[Records drawn from a dataset]

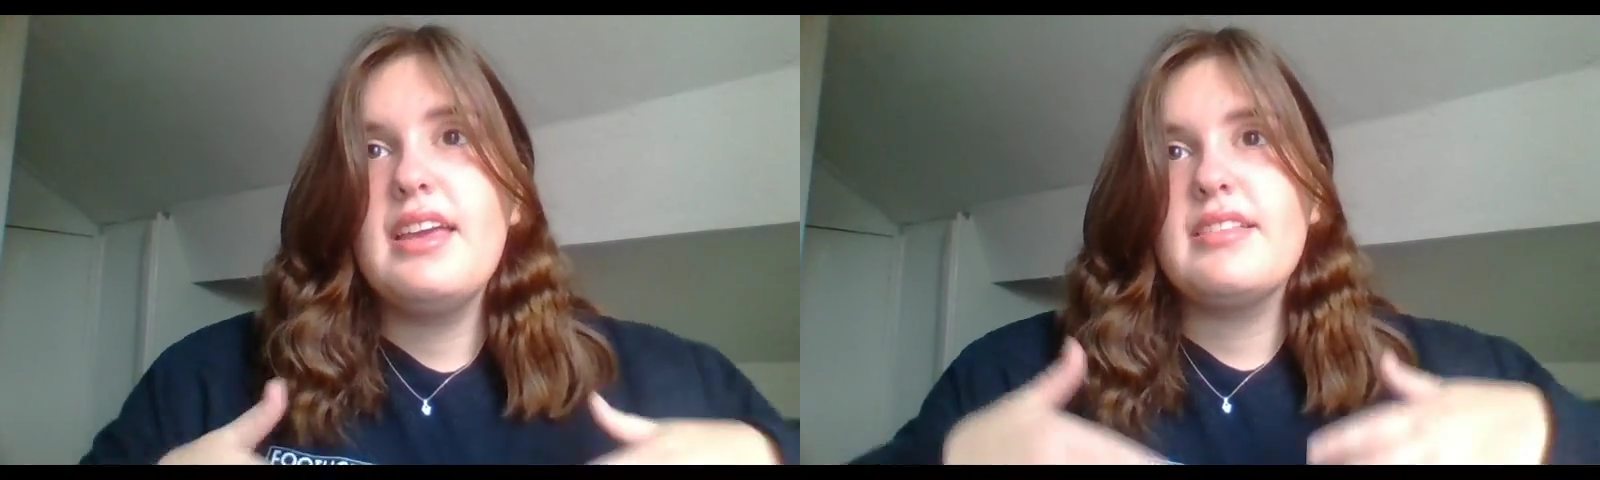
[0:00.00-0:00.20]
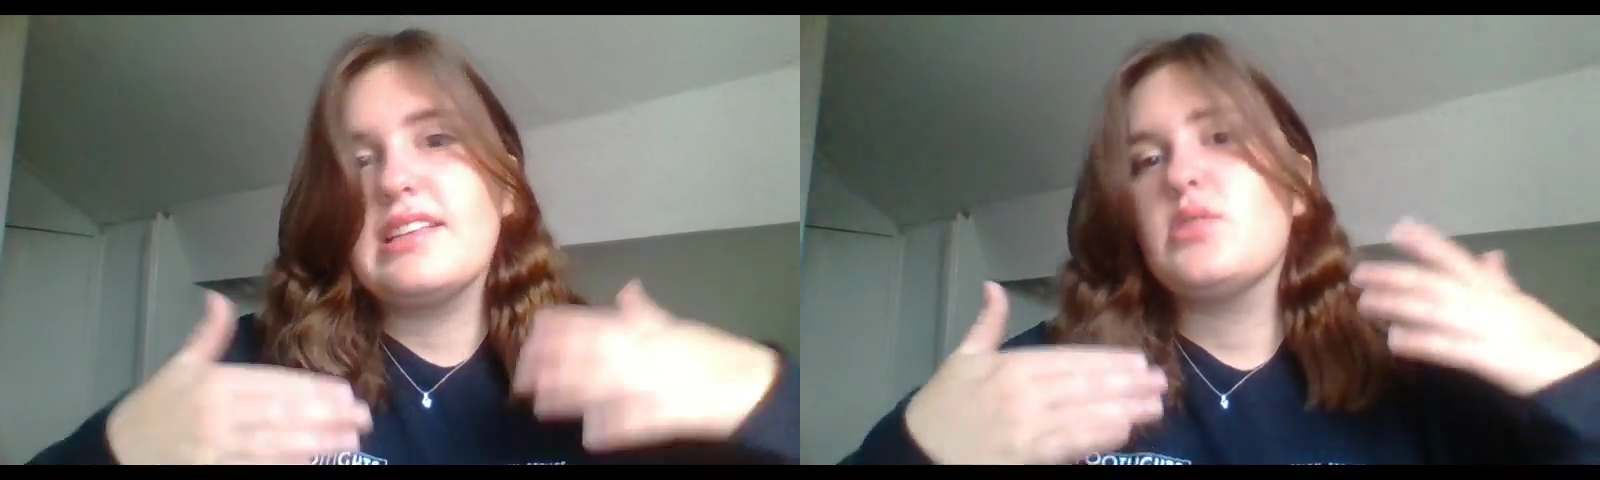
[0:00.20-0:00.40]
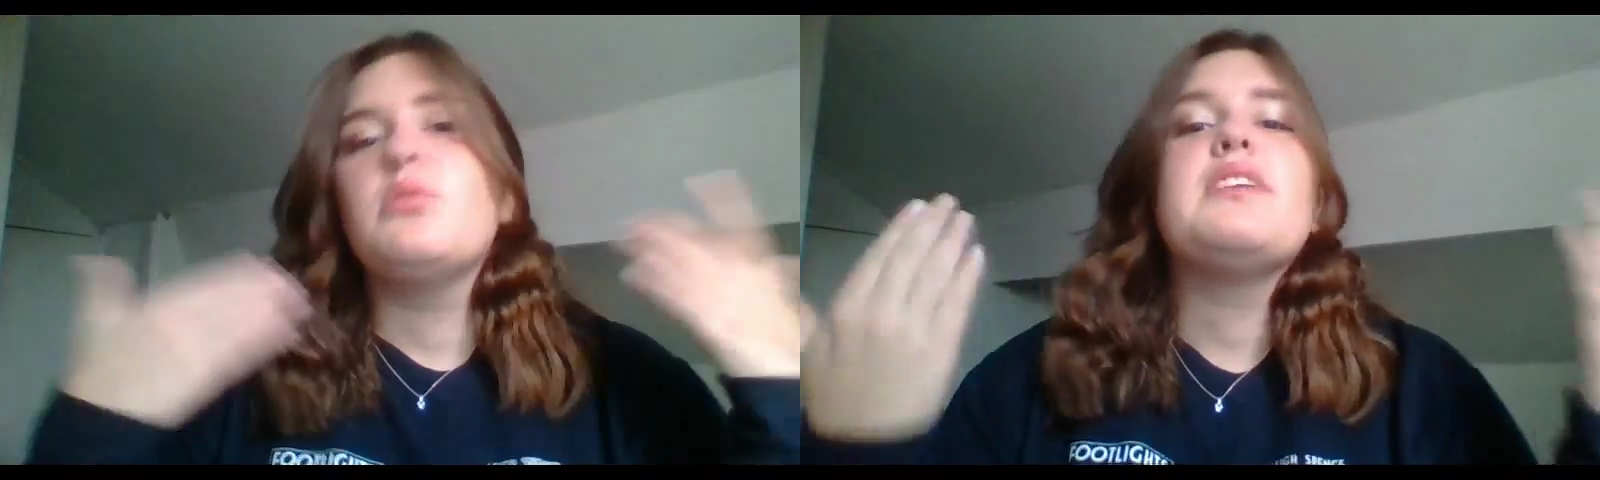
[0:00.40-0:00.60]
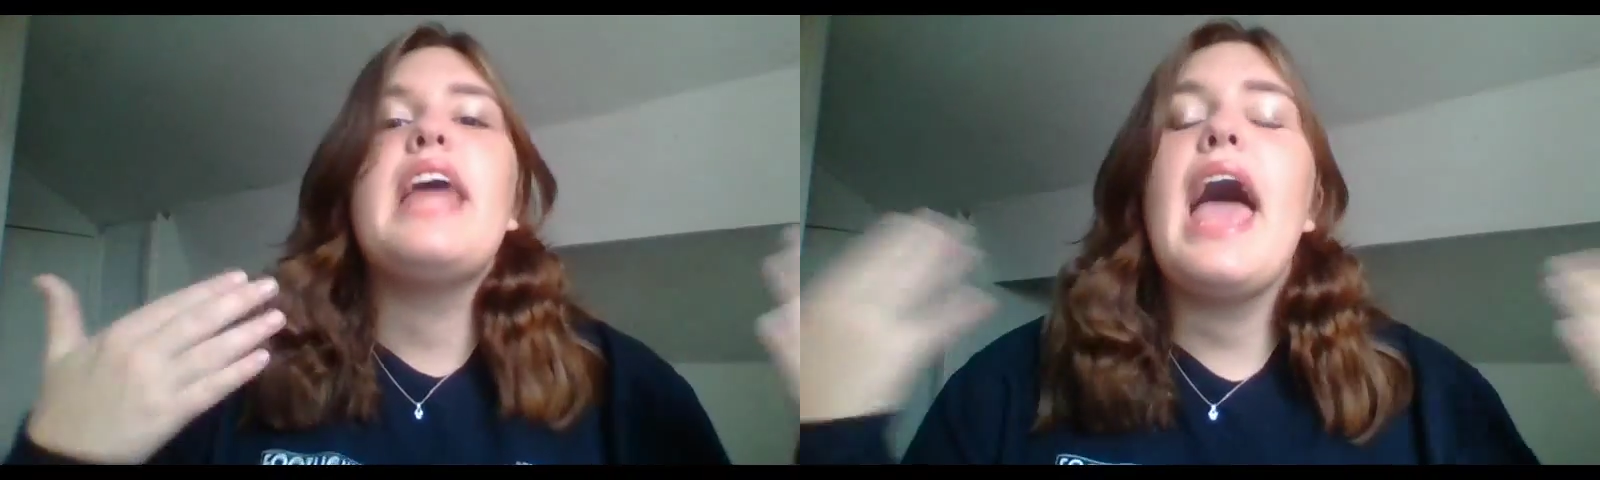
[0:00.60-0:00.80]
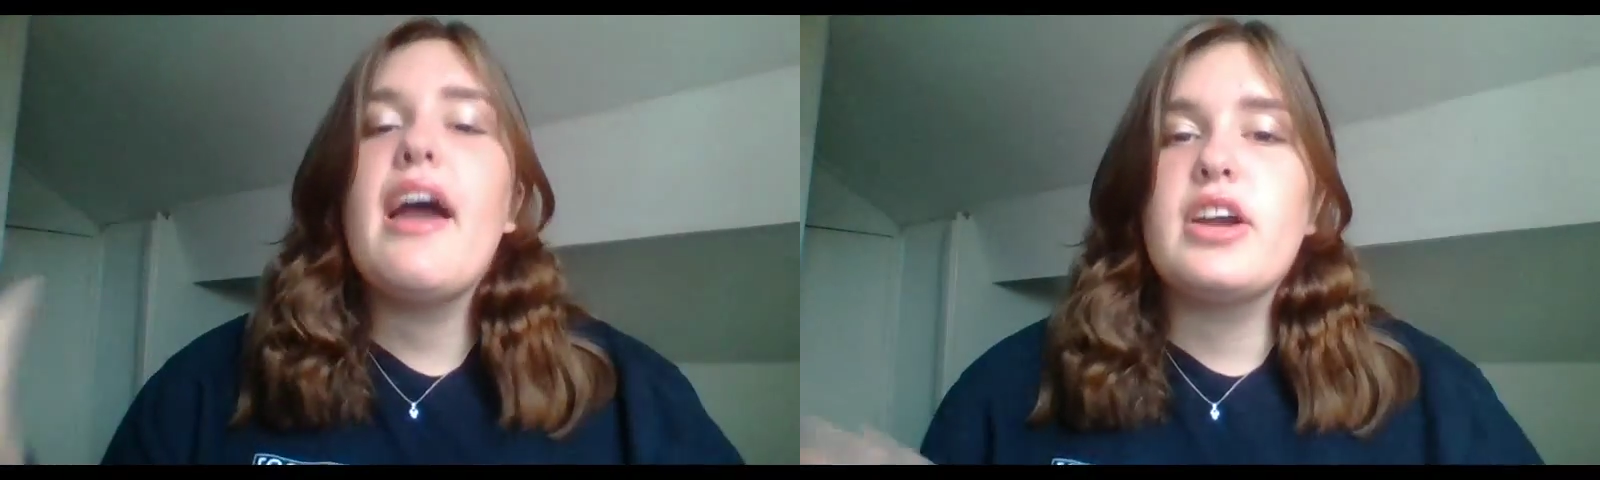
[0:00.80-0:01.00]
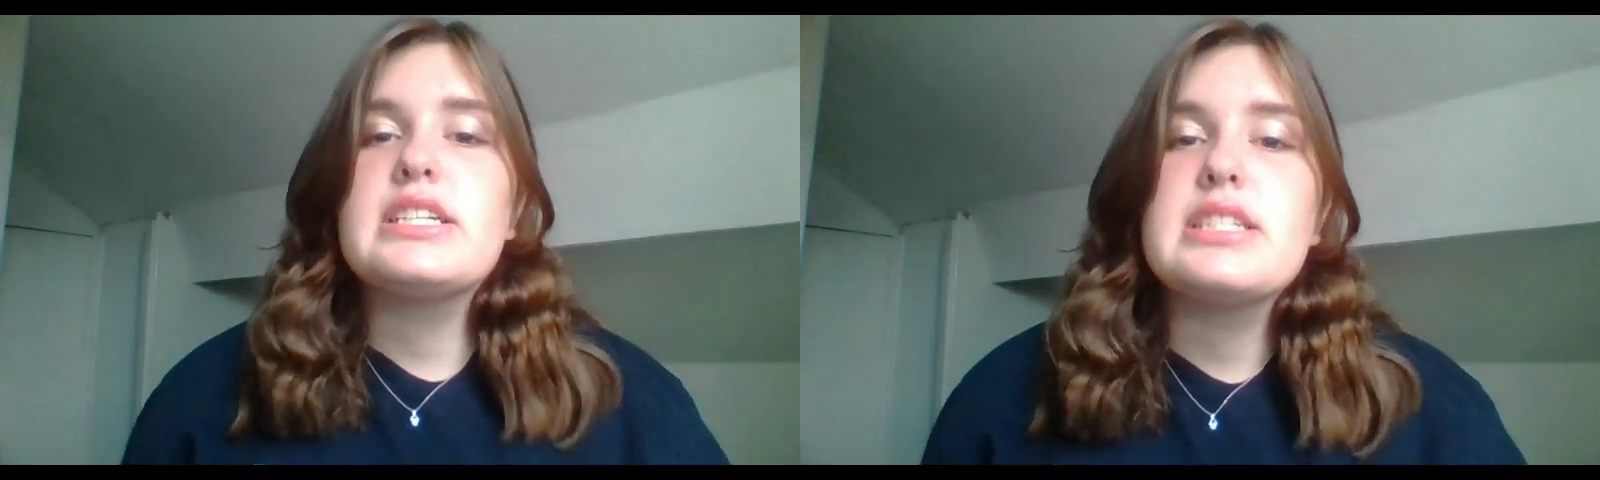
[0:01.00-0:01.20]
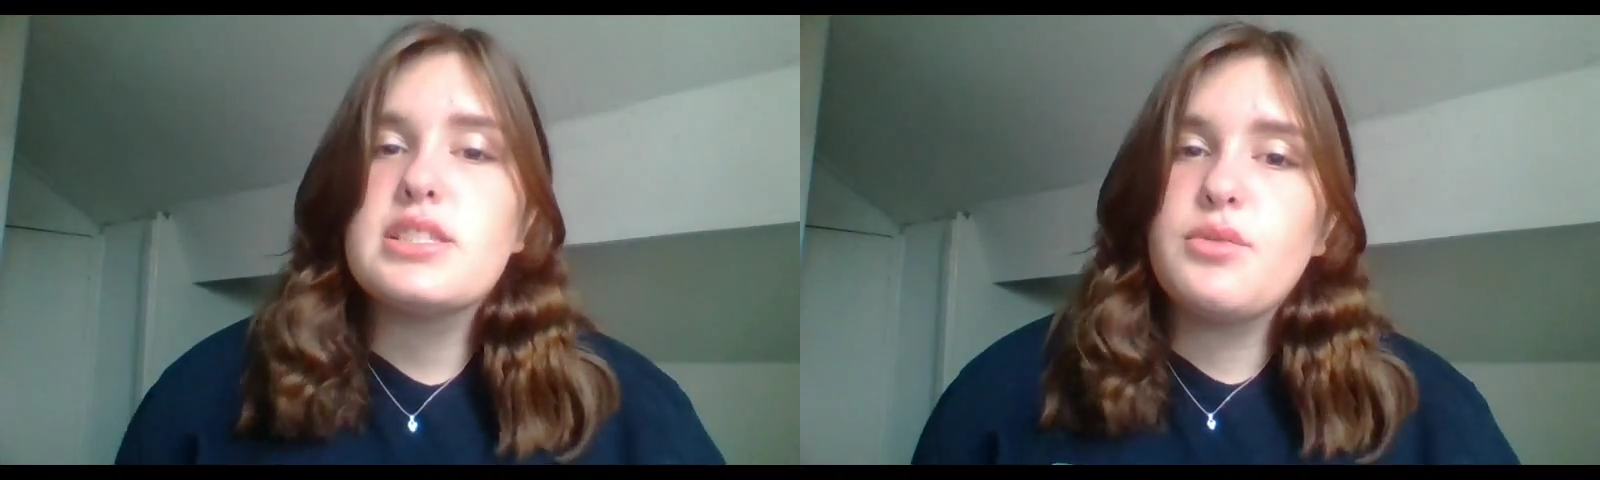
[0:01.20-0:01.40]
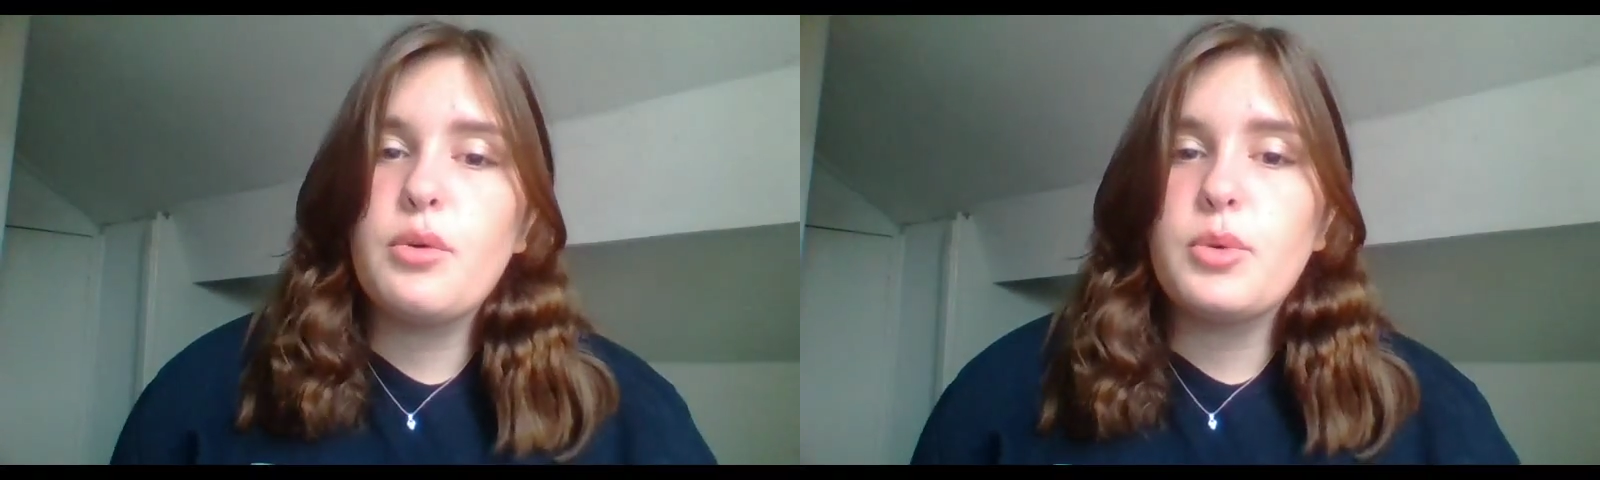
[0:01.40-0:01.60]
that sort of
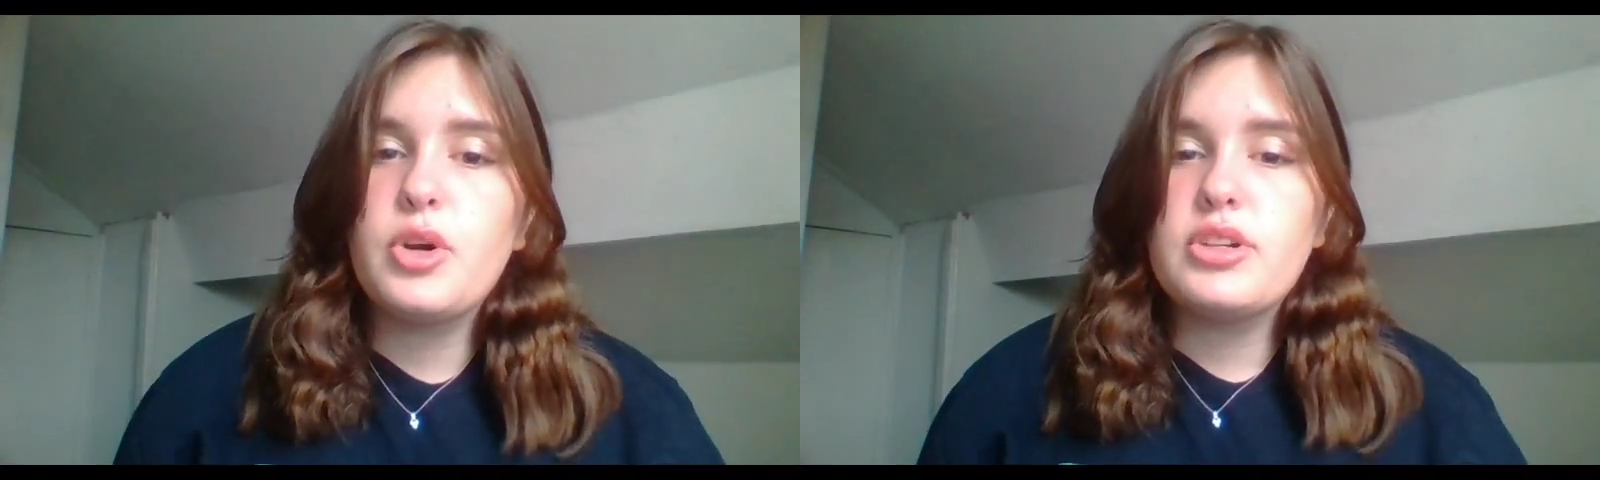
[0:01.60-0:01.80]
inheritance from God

### YOUR INSTRUCTIONS:
Exactly repeat only the lines from the one with "[0:00.60-0:00.80]" to the closing line above, both included, and omit every picture.

### ANSWER:
[0:00.60-0:00.80]
[0:00.80-0:01.00]
[0:01.00-0:01.20]
[0:01.20-0:01.40]
[0:01.40-0:01.60]
that sort of
[0:01.60-0:01.80]
inheritance from God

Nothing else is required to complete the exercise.